I think Kevin Drum’s being too kind to Fred Kagan here (and really “too kind” is not a difficult bar to pass when you’re talking about Kagan), in semi-endorsing Kagan’s argument that Iraq can’t be a distraction from the “real” war on terrorism in Pakistan and Afghanistan because nobody wants to mount a huge invasion of Pakistan. That’s true as far as it goes, but it doesn’t really go all that far. For one thing, the “Afghanistan” side of “Pakistan and Afghanistan” is a place where there’s a role for an increased U.S. troop presence, both directly and as a signifier to our NATO allies that we’re actually taking this seriously and they ought to take it seriously, too.

But beyond that, the large American deployment in Iraq involves more than just the 100+ soldiers who are there — consider our foreign language, diplomatic, and human intelligence resources.
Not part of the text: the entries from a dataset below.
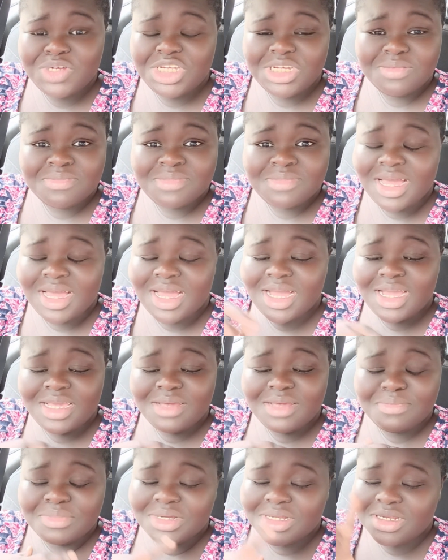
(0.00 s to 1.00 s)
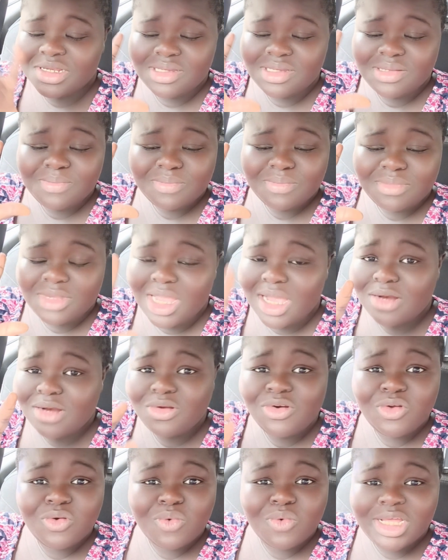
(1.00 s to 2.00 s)
my eye, but I don't
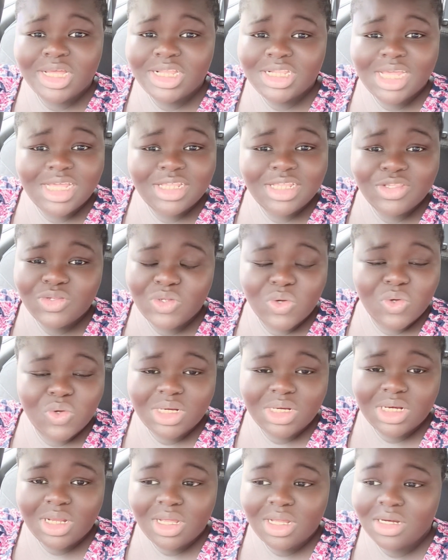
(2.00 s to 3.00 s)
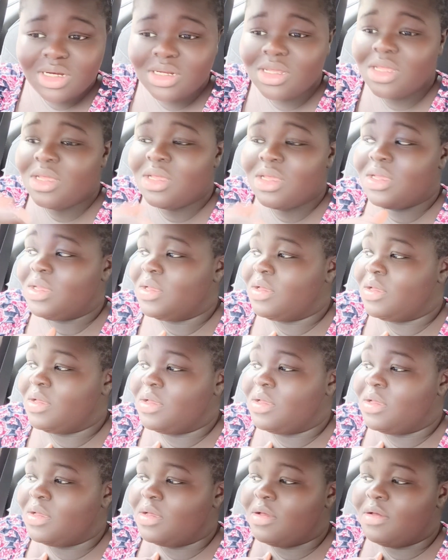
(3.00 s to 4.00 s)
know why that's going on.
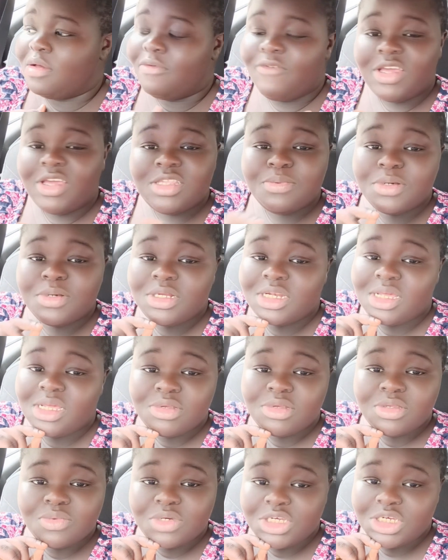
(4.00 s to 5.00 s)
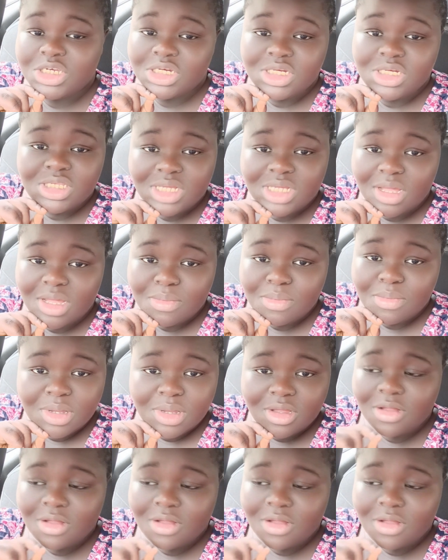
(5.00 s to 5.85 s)
Facebook name is Rashida's Kamala.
All of those things are in shorter supply than are soldiers per se, and all could be useful in Pakistan without any talk of an invasion. And perhaps most of all there’s the question of high-level attention. From the President on down, there are a lot of busy people in the military, diplomatic, and intelligence chains of command and at the top level of the interagency process and having them make Iraq their own top priority, and a top priority on the agenda of every international meeting has real costs.

So, yes, it’s true that I don’t have a brilliant off-the-shelf “let’s eliminate al-Qaeda in Pakistan in twelve easy steps” scheme, but it’s still the case that everything we try to do there is made more difficult by the scope of our commitments in Iraq.